L’initiative est portée par le député provincial Sosthène Kambidi, qui estime que la situation actuelle viole les dispositions de l’arrêté ministériel n°002/CAB/MIN/COMEXT/2011 du 6 janvier 2011. Ce texte réserve en effet l’exercice du petit commerce exclusivement aux nationaux.
Selon l’élu provincial, depuis quelques années, le Kasaï Central connaît une présence accrue de commerçants étrangers, notamment des Indo-Pakistanais, des Égyptiens et des Libanais. Ces derniers seraient actifs dans la vente en détail d’articles divers tels que les ustensiles de cuisine, les appareils électroménagers, ainsi que l’eau minérale en bouteille.
Au-delà de ces activités, Sosthène Kambidi dénonce également des pratiques commerciales jugées préoccupantes.
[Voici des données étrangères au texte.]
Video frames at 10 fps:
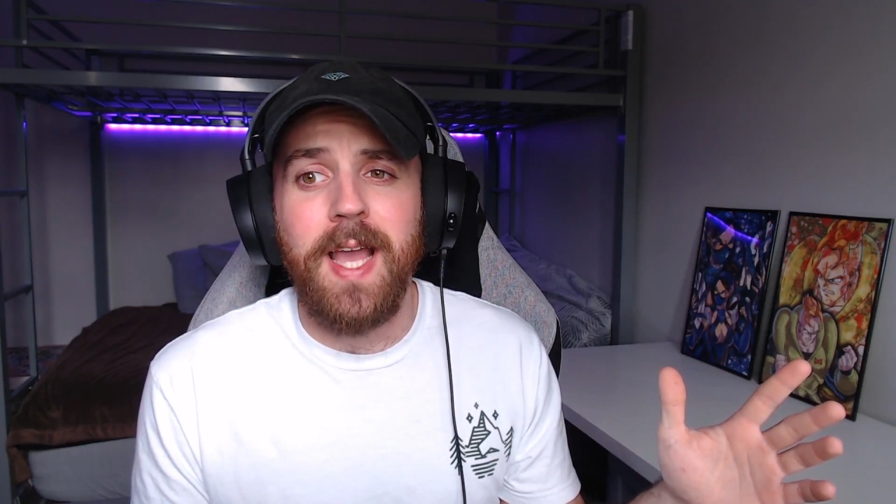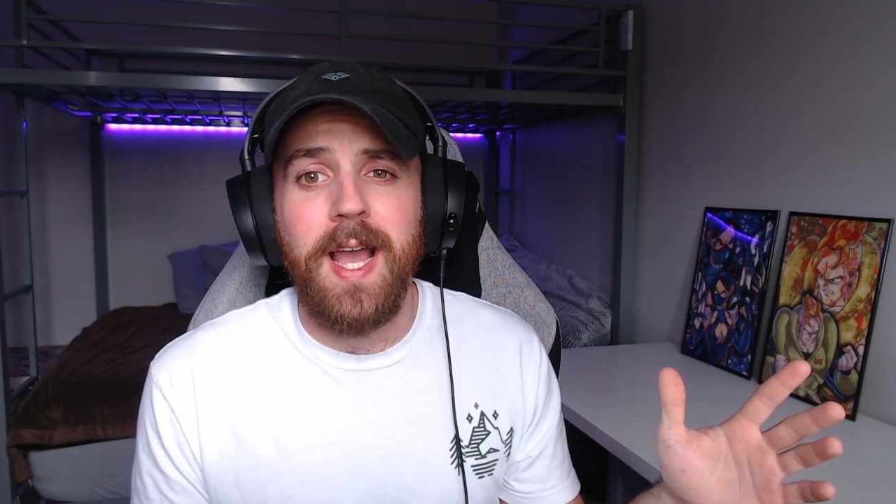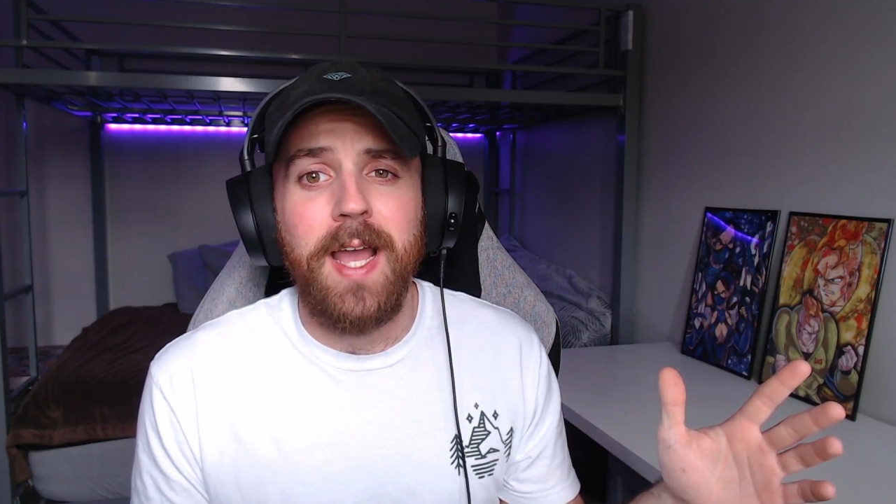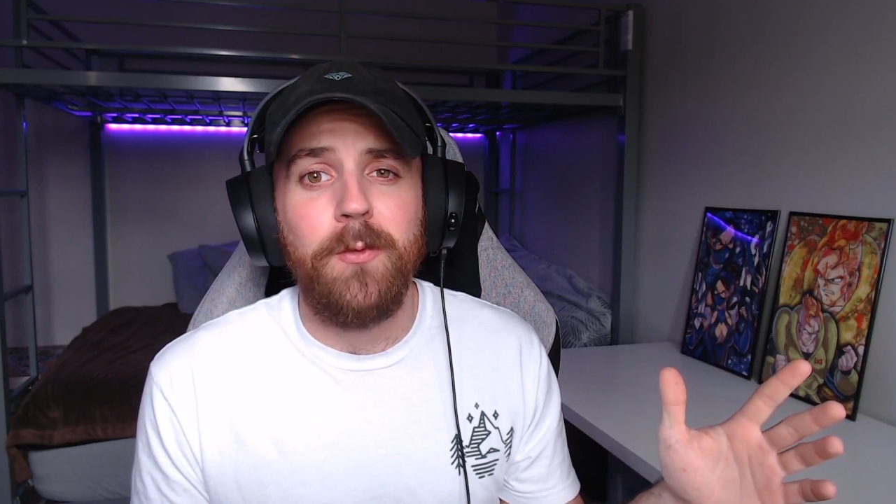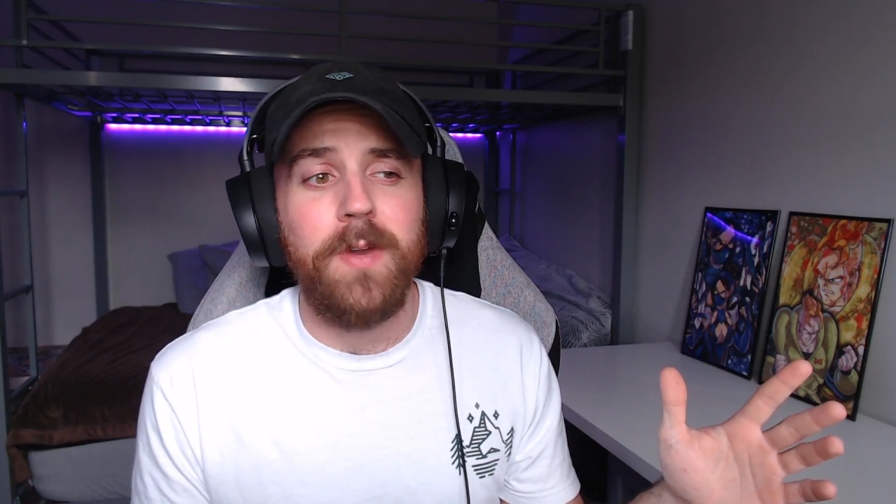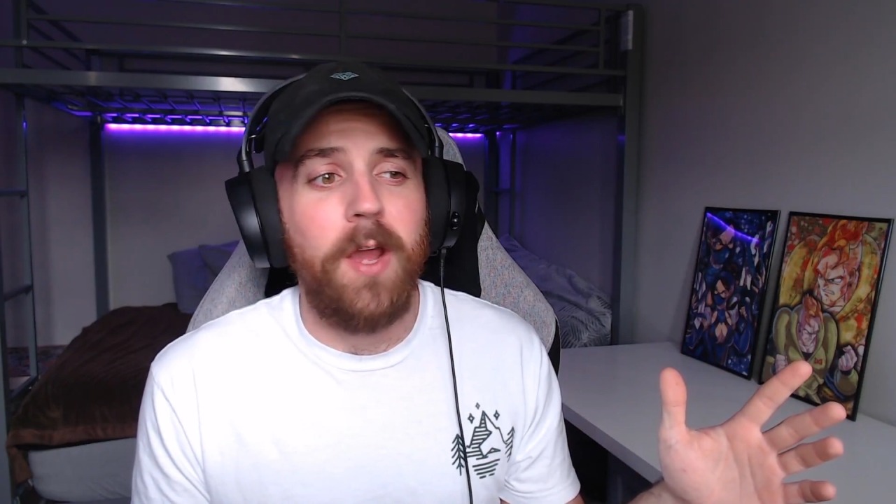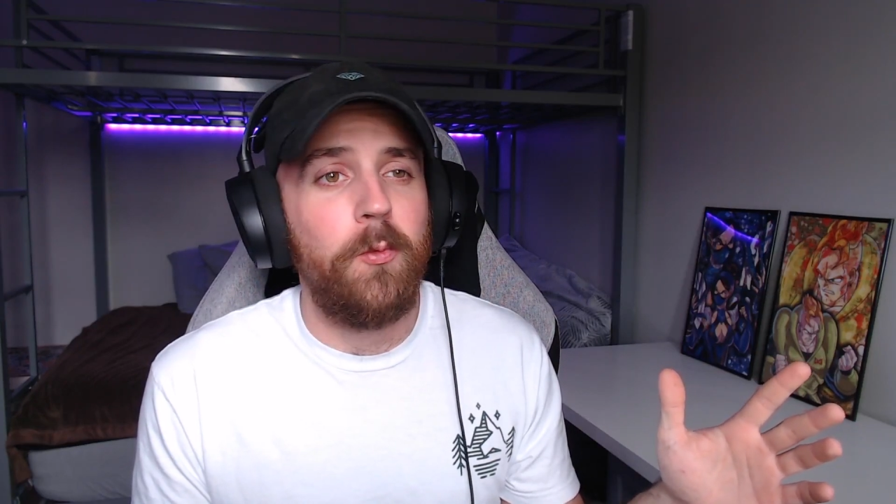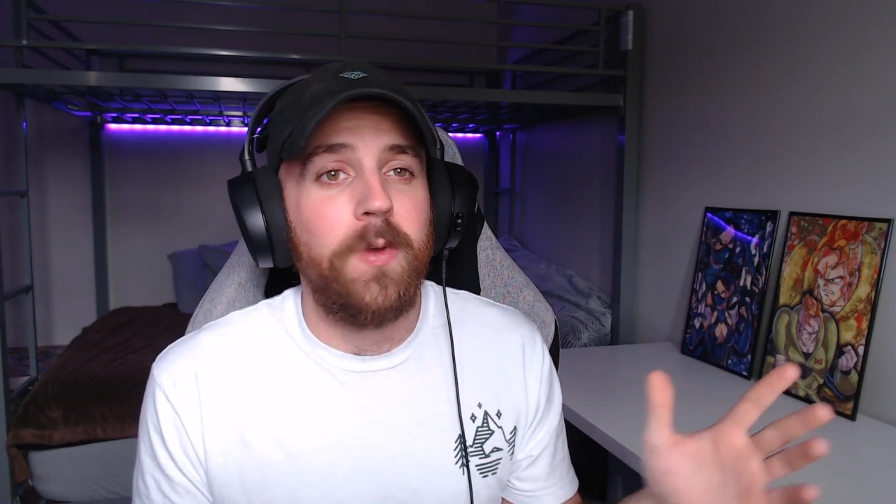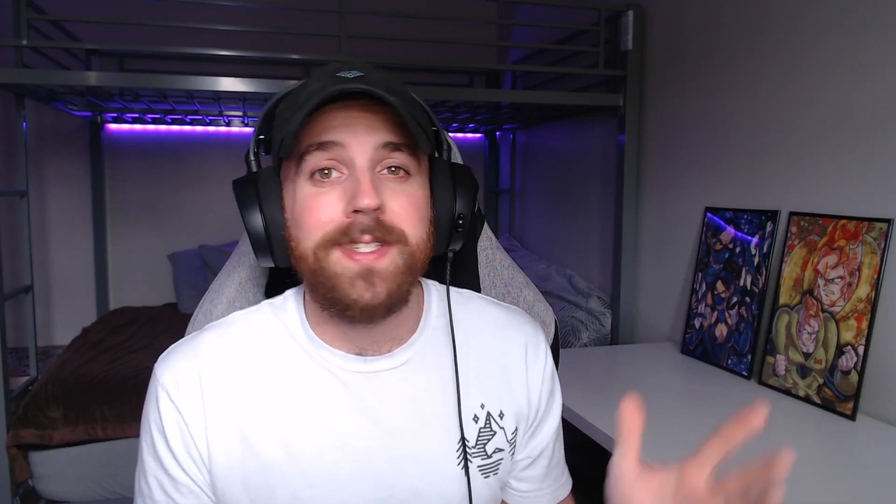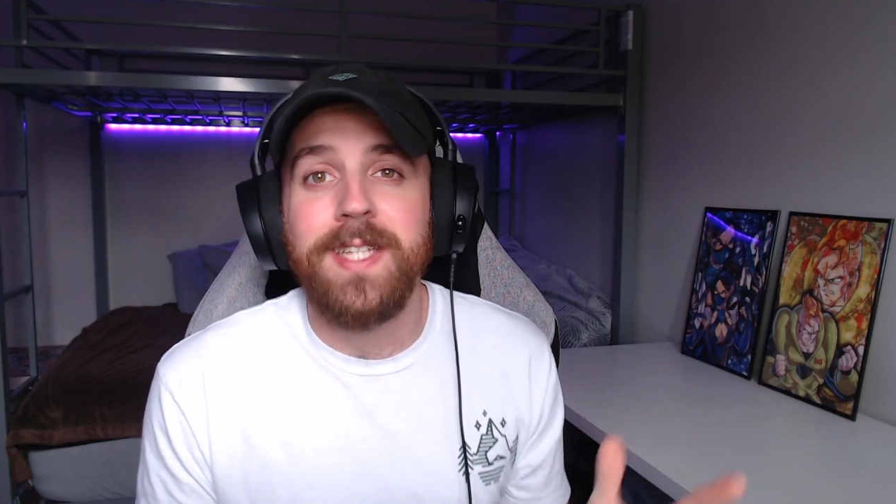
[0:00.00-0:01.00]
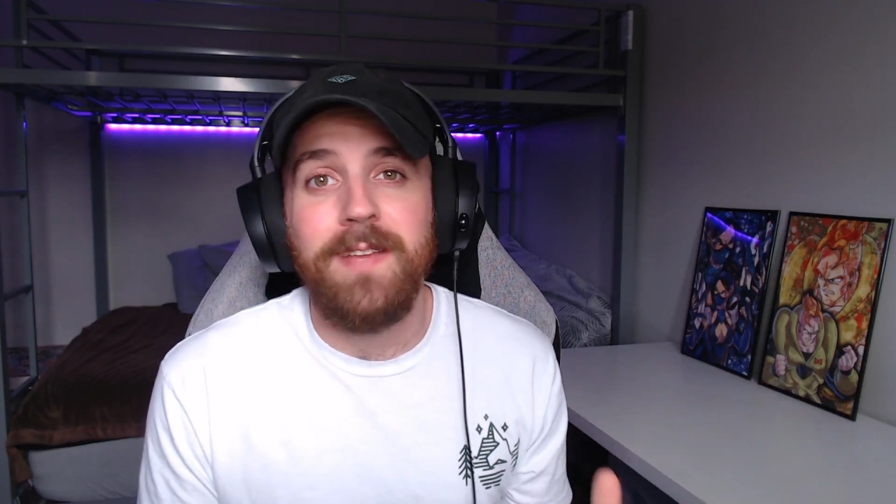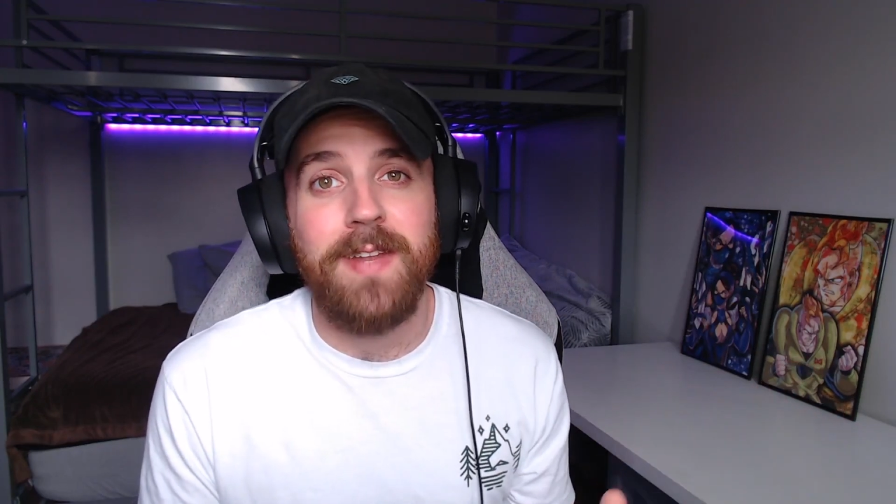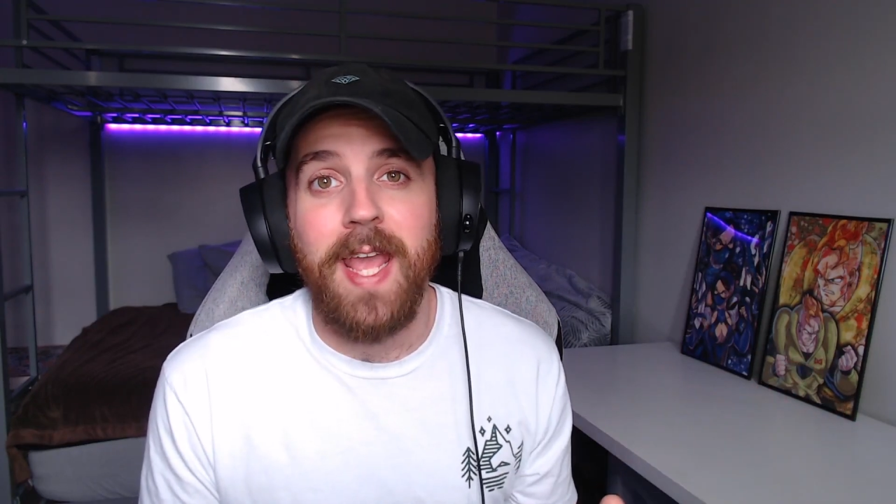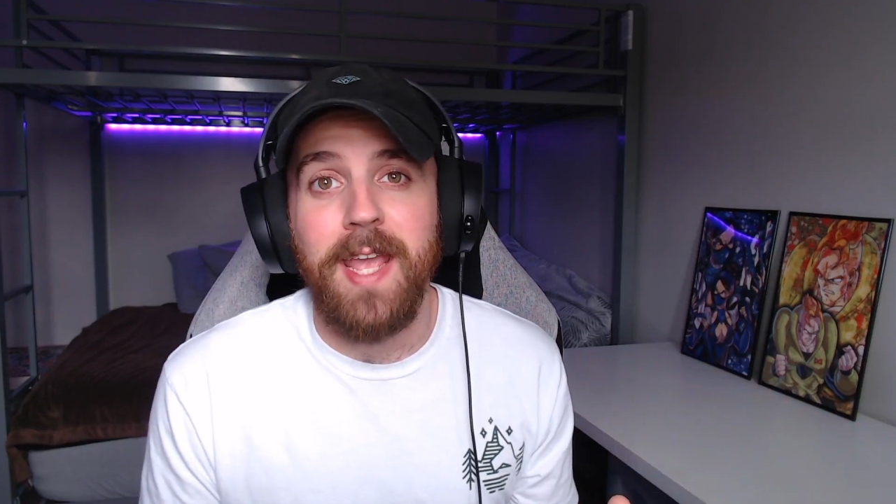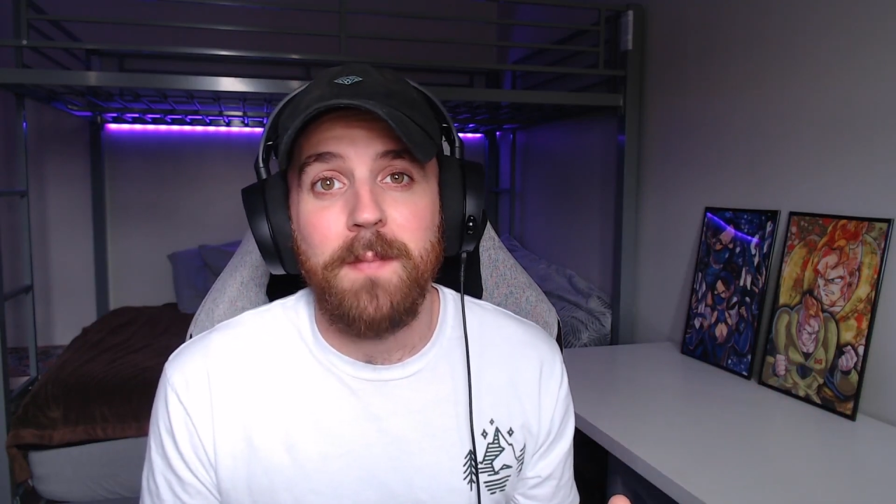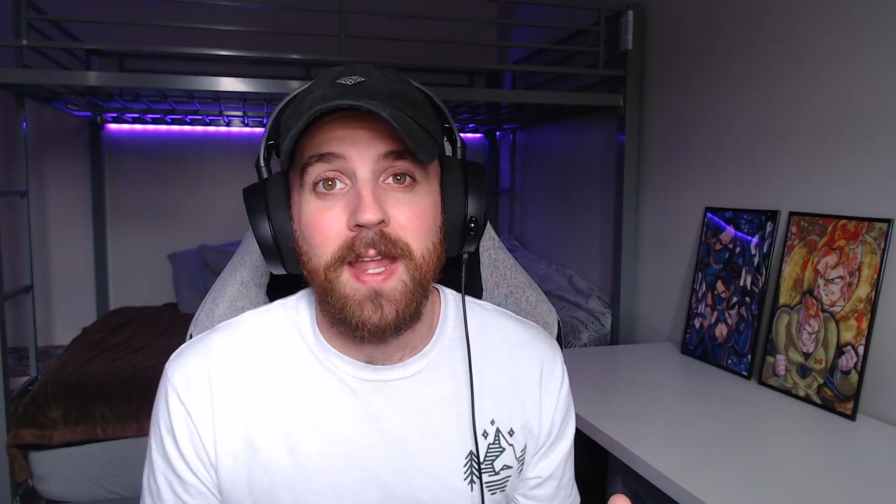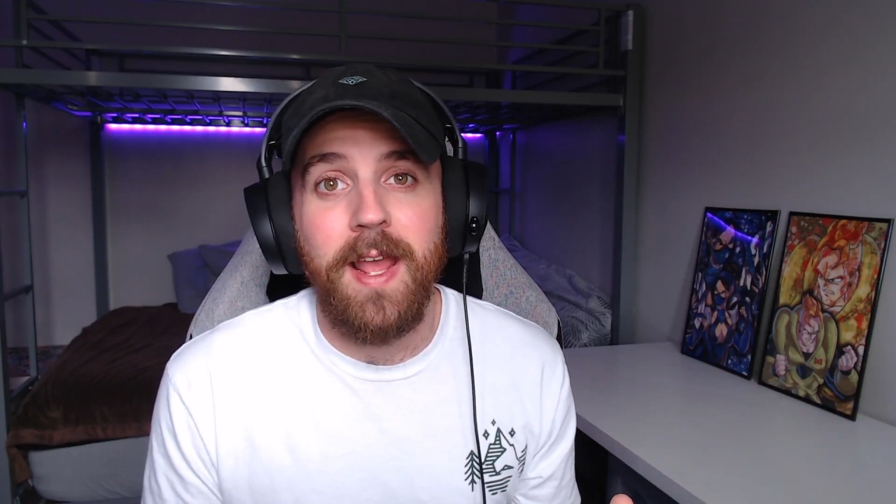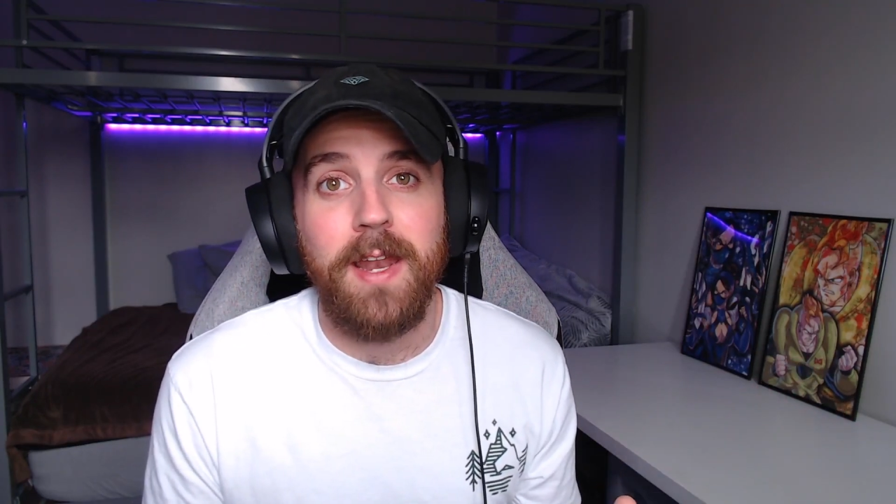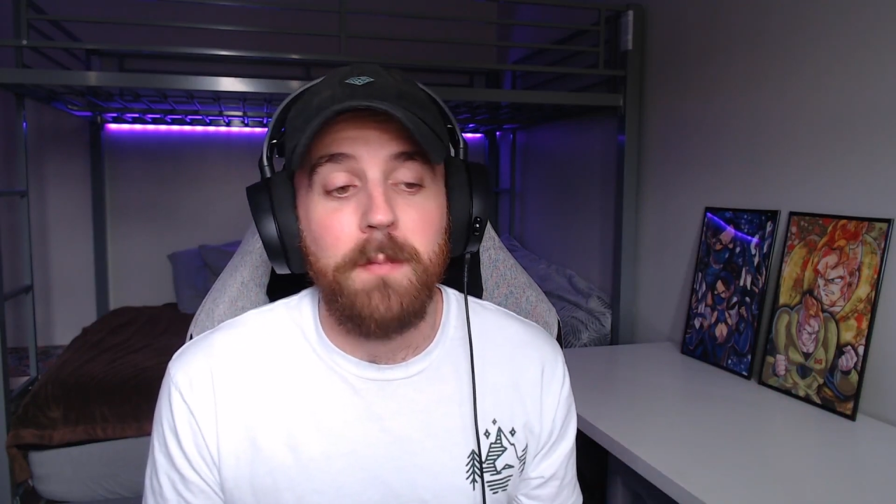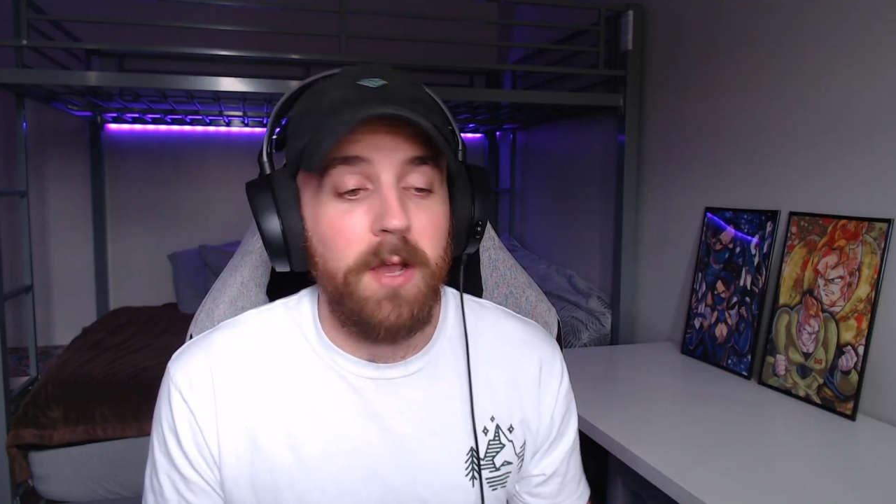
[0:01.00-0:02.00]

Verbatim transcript: guy when I wasn't even aiming at him.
Il affirme que certains de ces opérateurs économiques accorderaient des crédits aux clients à des taux d’intérêt élevés, qualifiés par lui d’usuraires, ce qui aggraverait la vulnérabilité des consommateurs locaux.
Pour le député, cette situation constitue une double infraction. D’une part au cadre légal régissant le petit commerce en République démocratique du Congo, et d’autre part aux principes de protection du consommateur.
Face à ces préoccupations, le ministre provincial de l’Économie est appelé à fournir des explications claires sur les mécanismes mis en place pour faire respecter la réglementation en vigueur et assurer un encadrement rigoureux du secteur commercial dans la province.
Cette interpellation ouvre ainsi un débat plus large sur la régulation du petit commerce, la protection des acteurs économiques locaux et la présence des expatriés dans les circuits commerciaux informels au sein du Kasaï Central.